Northern Graphite said it intends to raise US$55 million in financing to complete the transaction, which includes payment of the purchase price, capital improvements, reclamation bonding, working capital and transaction expenses.

The company has signed a term sheet with Sprott Resource Streaming and Royalty Corp. for US$40 million in debt/royalty/stream financing and an engagement letter with Sprott Capital Partners LP to act as lead agent with respect to an equity offering of US$15 million.

The Sprott Group intends to participate in the equity offering with an investment of US$3 million, and Imerys will receive US$3 million in equity on the same terms as the offering, as partial payment for the purchase price.
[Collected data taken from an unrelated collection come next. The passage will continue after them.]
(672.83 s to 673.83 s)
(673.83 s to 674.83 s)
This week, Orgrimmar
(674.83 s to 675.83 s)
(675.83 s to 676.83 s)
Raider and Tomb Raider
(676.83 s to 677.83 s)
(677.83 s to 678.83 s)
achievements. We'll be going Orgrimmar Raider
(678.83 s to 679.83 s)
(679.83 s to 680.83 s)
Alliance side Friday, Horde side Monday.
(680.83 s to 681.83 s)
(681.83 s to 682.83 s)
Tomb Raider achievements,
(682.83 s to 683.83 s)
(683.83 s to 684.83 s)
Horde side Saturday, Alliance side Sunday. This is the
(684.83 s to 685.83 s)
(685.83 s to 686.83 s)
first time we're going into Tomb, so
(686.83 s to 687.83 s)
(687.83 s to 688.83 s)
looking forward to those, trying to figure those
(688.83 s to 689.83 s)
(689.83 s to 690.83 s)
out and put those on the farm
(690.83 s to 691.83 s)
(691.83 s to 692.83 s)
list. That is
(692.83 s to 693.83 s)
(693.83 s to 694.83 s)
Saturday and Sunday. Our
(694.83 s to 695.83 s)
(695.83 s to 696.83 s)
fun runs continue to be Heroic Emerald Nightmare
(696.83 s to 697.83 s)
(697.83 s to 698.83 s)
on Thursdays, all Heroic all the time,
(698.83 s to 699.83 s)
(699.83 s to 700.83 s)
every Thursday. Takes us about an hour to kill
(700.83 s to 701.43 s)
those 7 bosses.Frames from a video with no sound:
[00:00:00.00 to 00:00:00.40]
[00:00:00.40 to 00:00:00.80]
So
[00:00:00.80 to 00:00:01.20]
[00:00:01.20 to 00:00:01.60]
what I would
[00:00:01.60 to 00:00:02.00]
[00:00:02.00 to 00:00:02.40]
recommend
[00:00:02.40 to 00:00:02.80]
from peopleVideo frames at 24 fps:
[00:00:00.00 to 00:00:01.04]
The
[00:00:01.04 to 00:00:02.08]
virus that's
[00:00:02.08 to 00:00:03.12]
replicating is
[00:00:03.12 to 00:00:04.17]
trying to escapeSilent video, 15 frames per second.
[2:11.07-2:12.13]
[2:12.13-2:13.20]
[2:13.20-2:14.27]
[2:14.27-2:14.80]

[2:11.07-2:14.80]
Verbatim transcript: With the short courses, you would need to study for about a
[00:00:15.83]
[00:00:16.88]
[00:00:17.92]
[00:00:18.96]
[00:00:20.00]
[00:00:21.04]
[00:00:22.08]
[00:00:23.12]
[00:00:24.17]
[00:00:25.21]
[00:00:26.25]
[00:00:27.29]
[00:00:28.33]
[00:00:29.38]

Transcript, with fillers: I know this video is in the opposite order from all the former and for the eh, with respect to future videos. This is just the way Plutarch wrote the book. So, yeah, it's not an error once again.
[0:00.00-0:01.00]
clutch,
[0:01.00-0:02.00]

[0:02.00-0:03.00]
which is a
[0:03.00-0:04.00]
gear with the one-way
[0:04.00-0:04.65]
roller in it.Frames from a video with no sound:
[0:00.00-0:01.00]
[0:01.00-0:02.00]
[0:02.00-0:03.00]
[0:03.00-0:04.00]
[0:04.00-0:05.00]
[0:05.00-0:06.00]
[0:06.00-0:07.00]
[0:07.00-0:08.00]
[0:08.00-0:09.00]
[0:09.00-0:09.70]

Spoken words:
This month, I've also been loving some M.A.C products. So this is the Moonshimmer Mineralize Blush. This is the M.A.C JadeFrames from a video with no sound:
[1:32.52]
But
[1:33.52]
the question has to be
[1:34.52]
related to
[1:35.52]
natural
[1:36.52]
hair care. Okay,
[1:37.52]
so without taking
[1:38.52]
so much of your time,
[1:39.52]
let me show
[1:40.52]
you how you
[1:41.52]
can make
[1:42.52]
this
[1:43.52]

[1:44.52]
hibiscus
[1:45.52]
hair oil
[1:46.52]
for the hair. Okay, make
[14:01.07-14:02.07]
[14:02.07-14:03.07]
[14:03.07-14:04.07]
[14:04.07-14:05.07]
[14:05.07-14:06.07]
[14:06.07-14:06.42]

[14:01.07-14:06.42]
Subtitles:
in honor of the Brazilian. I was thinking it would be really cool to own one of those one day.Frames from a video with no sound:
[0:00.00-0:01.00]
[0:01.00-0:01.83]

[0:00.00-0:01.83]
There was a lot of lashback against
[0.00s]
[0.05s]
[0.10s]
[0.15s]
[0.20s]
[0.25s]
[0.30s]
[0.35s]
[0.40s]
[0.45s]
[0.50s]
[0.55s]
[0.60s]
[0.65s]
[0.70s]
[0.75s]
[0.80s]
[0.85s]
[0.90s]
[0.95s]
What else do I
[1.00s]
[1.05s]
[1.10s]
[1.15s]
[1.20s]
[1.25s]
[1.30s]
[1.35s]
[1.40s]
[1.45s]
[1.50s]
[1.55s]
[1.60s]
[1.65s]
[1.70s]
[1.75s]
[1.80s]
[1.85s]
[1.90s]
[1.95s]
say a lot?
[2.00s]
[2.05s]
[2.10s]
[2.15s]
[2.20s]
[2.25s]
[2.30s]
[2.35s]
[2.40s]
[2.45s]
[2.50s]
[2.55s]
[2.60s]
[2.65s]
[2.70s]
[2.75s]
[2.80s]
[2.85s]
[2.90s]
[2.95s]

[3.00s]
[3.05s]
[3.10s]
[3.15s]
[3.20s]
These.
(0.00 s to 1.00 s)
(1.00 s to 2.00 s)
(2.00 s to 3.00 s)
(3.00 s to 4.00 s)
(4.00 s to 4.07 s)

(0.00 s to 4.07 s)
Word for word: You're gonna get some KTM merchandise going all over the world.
Imerys is also providing other support for the transaction.

Northern Graphite is a mineral development and technology company that has been working to develop its flagship Bissett Creek graphite deposit in northern Ontario.

The company is also focused on upgrading mine concentrates into high value components used in lithium-ion batteries, electric vehicles, fuel cells, graphene and other advanced technologies.

Its aim has been to become a leading supplier of graphite, an industrial mineral that has long been associated with steel manufacturing, lead pencils and golf clubs, but is now a key ingredient used in the production of electric vehicles.

Speaking about the acquisition of the Imerys assets, Bowes said: “This is a truly transformational deal that will elevate Northern from one of over 20 junior graphite companies looking for project financing to being the only North American and the world’s third largest non-Chinese graphite-producing company.”

In addition, he said Northern will have two large-scale development projects in stable jurisdictions that will enable the company to significantly expand production to meet growing demands from the [electric vehicle]/battery markets,’’ Bowes said.

Transaction highlights include the acquisition of 40,000 to 50,000 tonnes per year of graphite concentrate production capacity. The Namibian operation will be brought back on line, enabling Northern Graphte to expand its market share in North America and Europe.

Terms of the deal were announced just before the market close on December 2, 2021, when Northern Graphite shares were priced at 83 cents and trade in a 52-week range of 92 cents and 23 cents.